Beyond the carpool lane
Carpool lanes are a California classic way to cruise through traffic just a little quicker, provided you have another passenger in your car. But if you don’t have a roommate, significant other, or friendly neighbor to serve as your necessary other passenger, there’s still a way to take advantage of the transit perk and help out the Bay Area environment by keeping a few extra cars off the road while you’re at it: carpool match programs. Several sites and services, including 511.org and Scoop, offer personalized carpool matches to help commuters connect with people nearby going roughly the same direction. And hey, you’ll probably make a new friend or two in the process.

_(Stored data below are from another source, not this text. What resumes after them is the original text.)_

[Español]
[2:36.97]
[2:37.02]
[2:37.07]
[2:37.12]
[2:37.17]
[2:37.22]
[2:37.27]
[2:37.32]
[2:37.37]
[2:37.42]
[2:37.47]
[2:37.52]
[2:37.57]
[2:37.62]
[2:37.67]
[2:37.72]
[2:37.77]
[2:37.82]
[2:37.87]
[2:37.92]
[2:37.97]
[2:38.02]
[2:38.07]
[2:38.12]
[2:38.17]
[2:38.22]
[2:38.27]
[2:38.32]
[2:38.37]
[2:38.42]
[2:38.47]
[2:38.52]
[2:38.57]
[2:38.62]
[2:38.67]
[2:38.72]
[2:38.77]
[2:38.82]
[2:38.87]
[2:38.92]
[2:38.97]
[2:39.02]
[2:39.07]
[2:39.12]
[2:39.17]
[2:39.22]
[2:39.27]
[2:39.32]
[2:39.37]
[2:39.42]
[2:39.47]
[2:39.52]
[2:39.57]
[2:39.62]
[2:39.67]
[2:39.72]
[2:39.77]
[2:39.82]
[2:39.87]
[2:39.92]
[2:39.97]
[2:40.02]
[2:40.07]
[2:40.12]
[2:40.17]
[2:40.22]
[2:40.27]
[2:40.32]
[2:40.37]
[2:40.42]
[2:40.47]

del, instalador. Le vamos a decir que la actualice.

Other web-based platforms and apps can speed things up commute-wise, too. In an area that’s targeted for not exactly streamlining ways to maneuver across different forms of transportation, apps like Moovit and other trip planners cut down on milling-around time and other time-consuming frustrations. Of course, in the center of the innovation universe, it’s only a matter of time until another app revolutionizes the Bay Area. And until then, there’s always Elon Musk’s hyperloop, high-speed rail plans to hold everyone over.

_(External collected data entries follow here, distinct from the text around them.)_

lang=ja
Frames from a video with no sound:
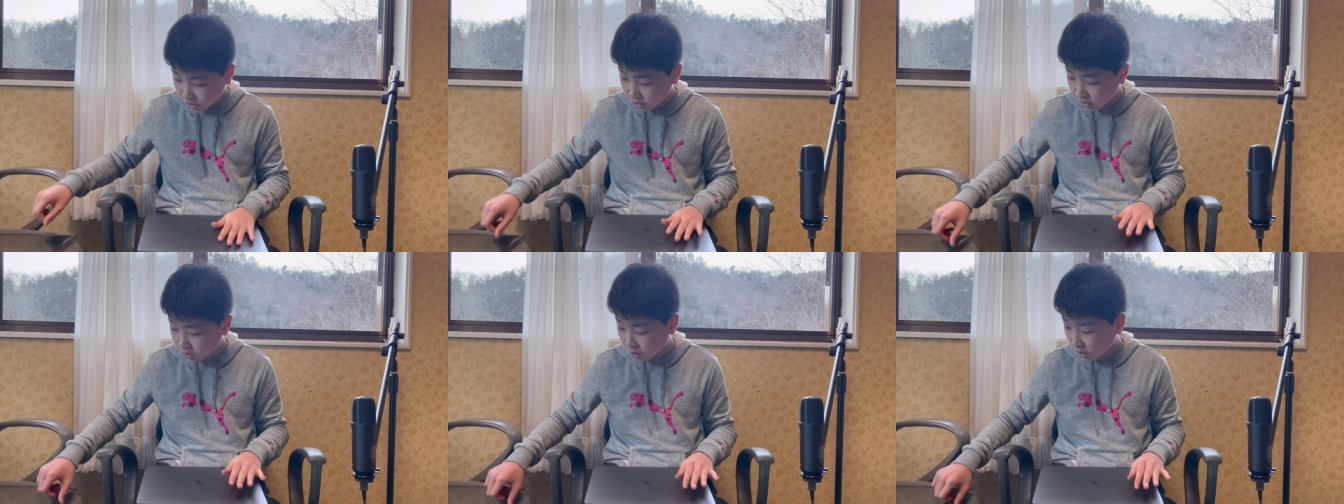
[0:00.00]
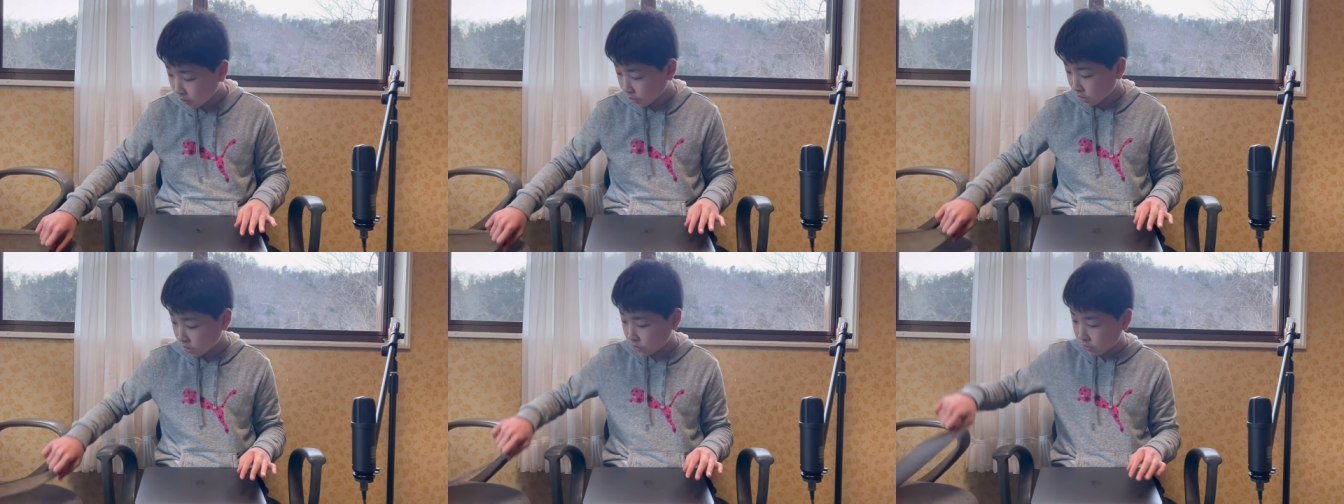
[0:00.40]
だけじゃあり
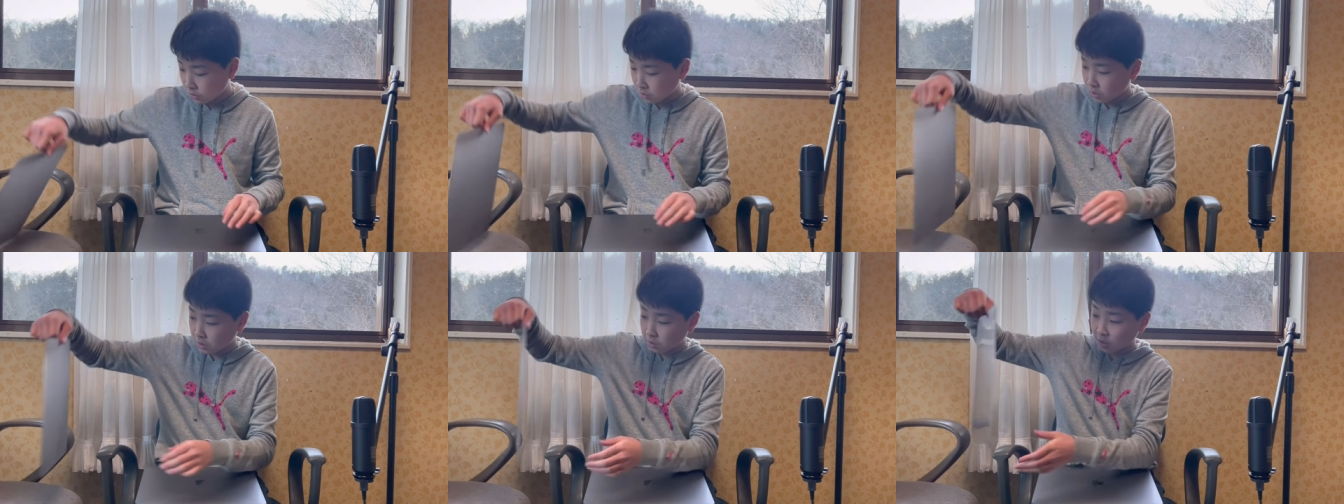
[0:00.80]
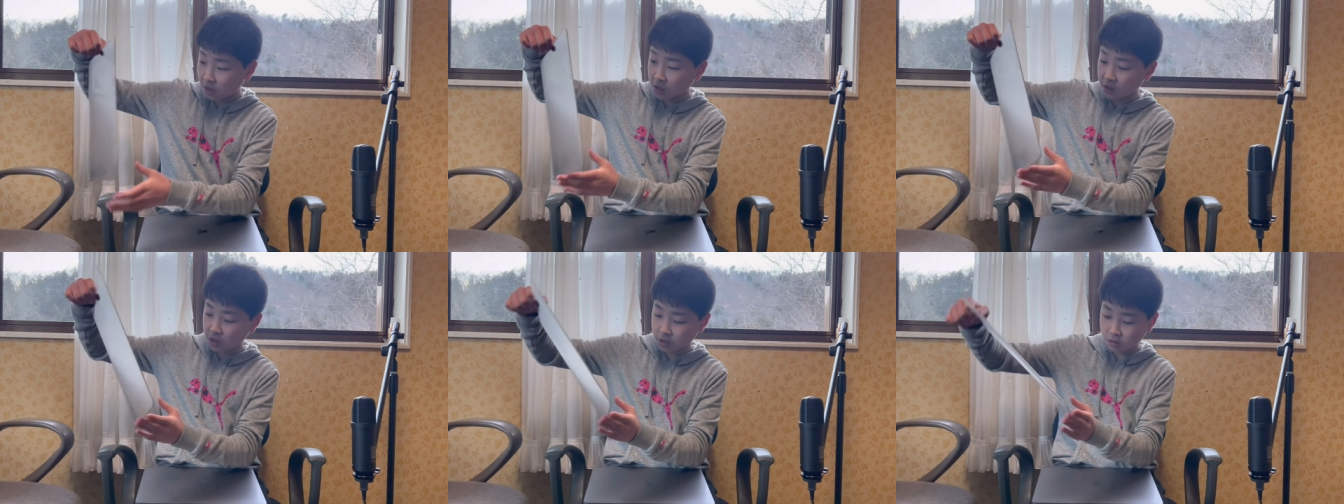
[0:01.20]
ません上もあり
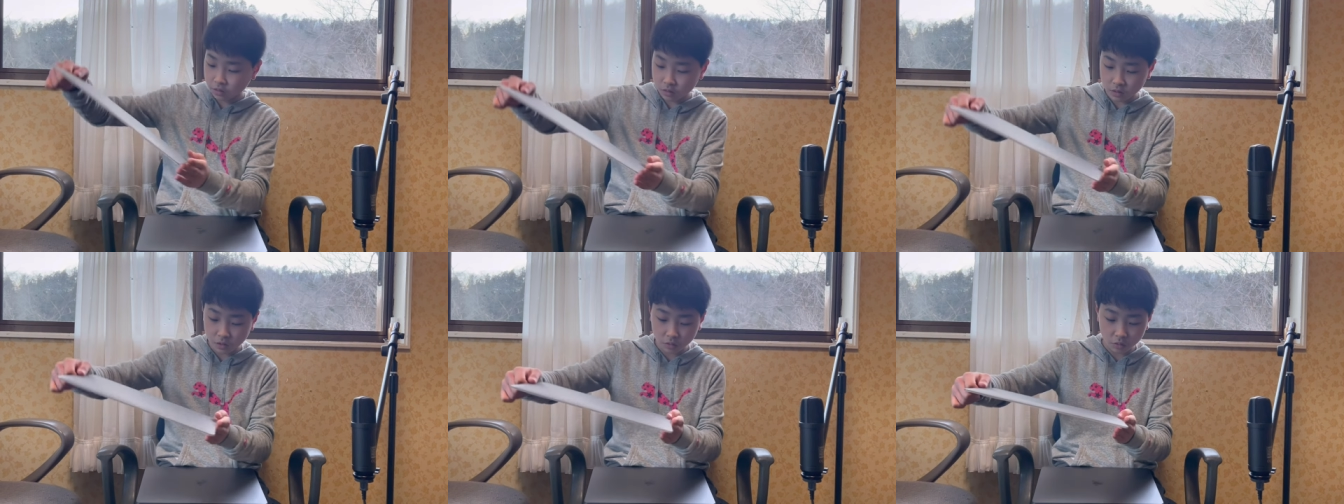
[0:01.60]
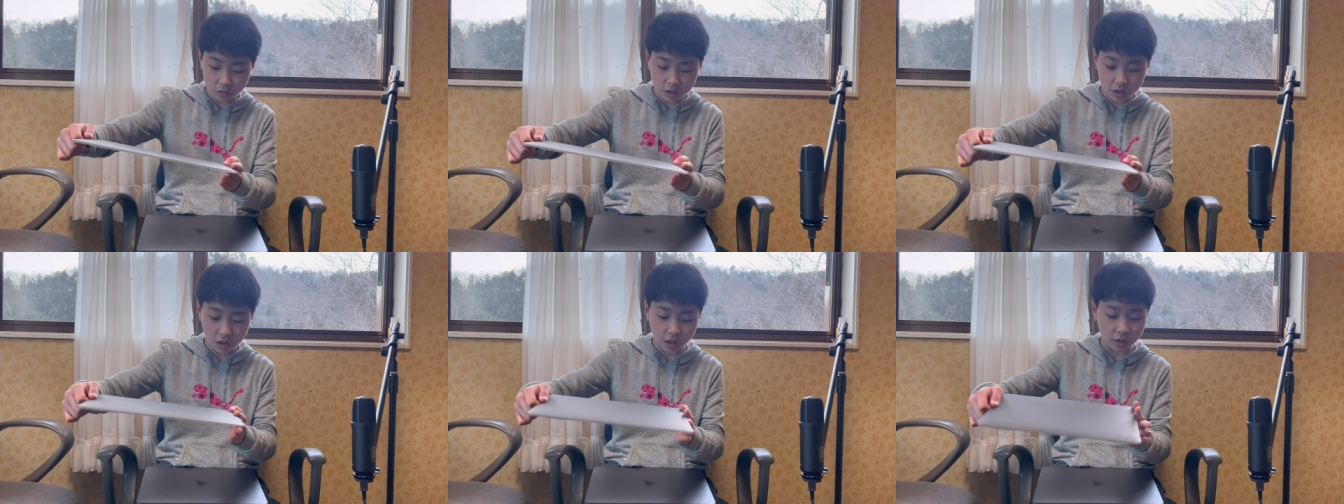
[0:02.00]
ますでこ
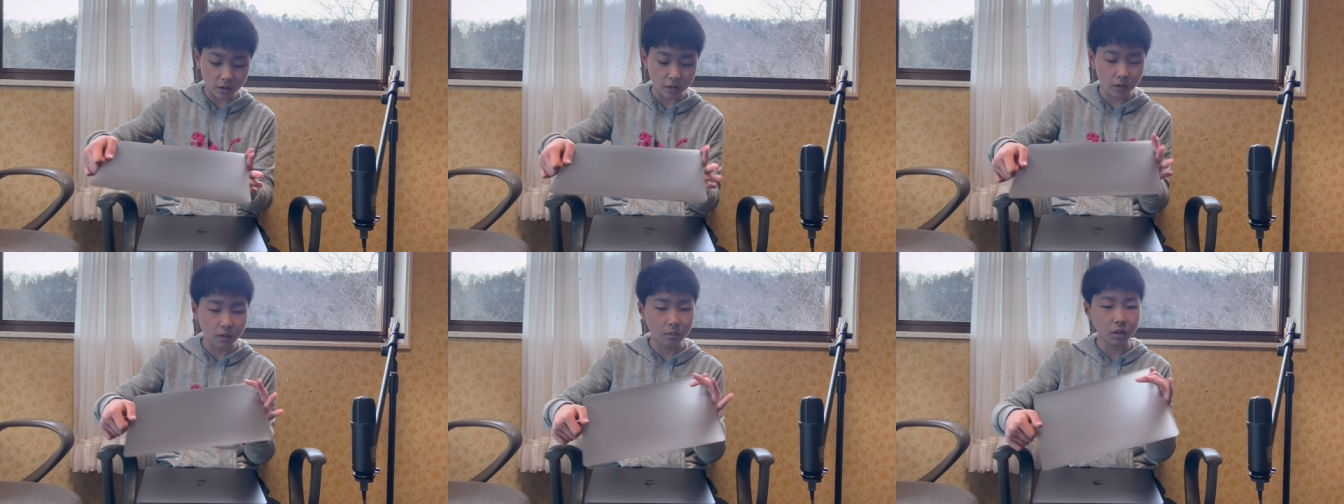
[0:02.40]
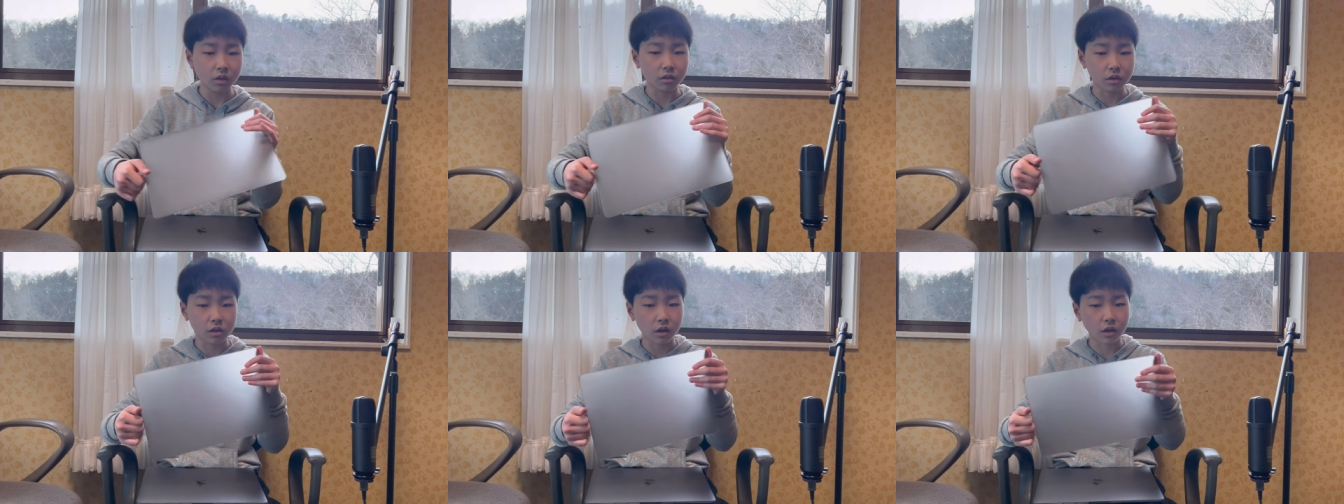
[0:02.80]
れね見て
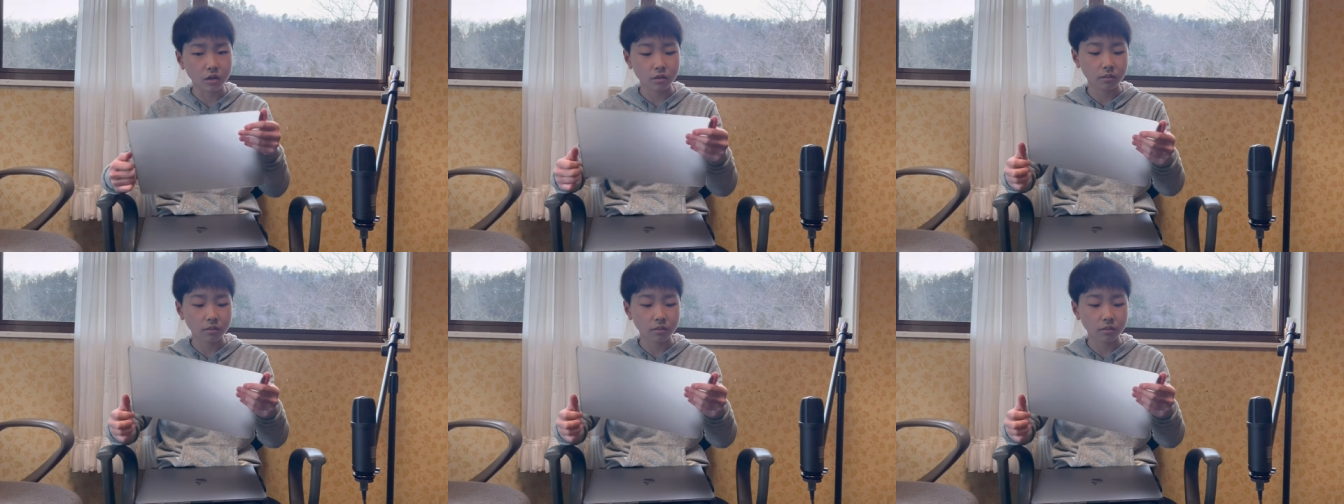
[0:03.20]
ください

Fun fact: there’s no need to try to trick fellow Muni passengers into thinking a four-legged companion is an emotional support animal when it’s not. During off-peak hours, pets are allowed on Muni buses. There are limitations to the rule, of course. Only official service animals are welcome during the peak-hours of 5 a.m. to 9 a.m. and 3 p.m. to 7 p.m., Monday through Friday, for example, and only one pet is allowed per Muni vehicle. Dogs must be on a leash and muzzled and in their person’s lap or under their seat. Other animals must stay in a closed container like a carrier. And even dogs don’t get a free ride: pet fares cost the same as people fares. This hack isn’t as helpful for riders without furry family members, but for those who are pet parents, it could potentially be a game-changer.
It’s not particularly high tech, but taking the BART train in the opposite direction a stop or two from the destination, then crossing the platform and finding a less crowded train car in which it’s a little easier to breathe—a move otherwise known as “upstreaming”—can make a trip slightly more comfortable, even if not much time is saved. With nearly half a million people commuting in and out of San Francisco daily, the added room might be worth the effort.
Since 2009, companies with 20 or more employees nationwide with a location in San Francisco, or 50 or more employees throughout the Bay Area, have been required to comply with the San Francisco Commuter Benefits Ordinance or the Bay Area Commuter Benefits Ordinance, respectively, rewarding passengers in the form of monthly pre-tax deductions for transportation expenses, a monthly subsidy for transit expenses, or employer-provided transit. It’s not exactly a hack, but it is one more way to make navigating the Bay Area a more positive experience overall.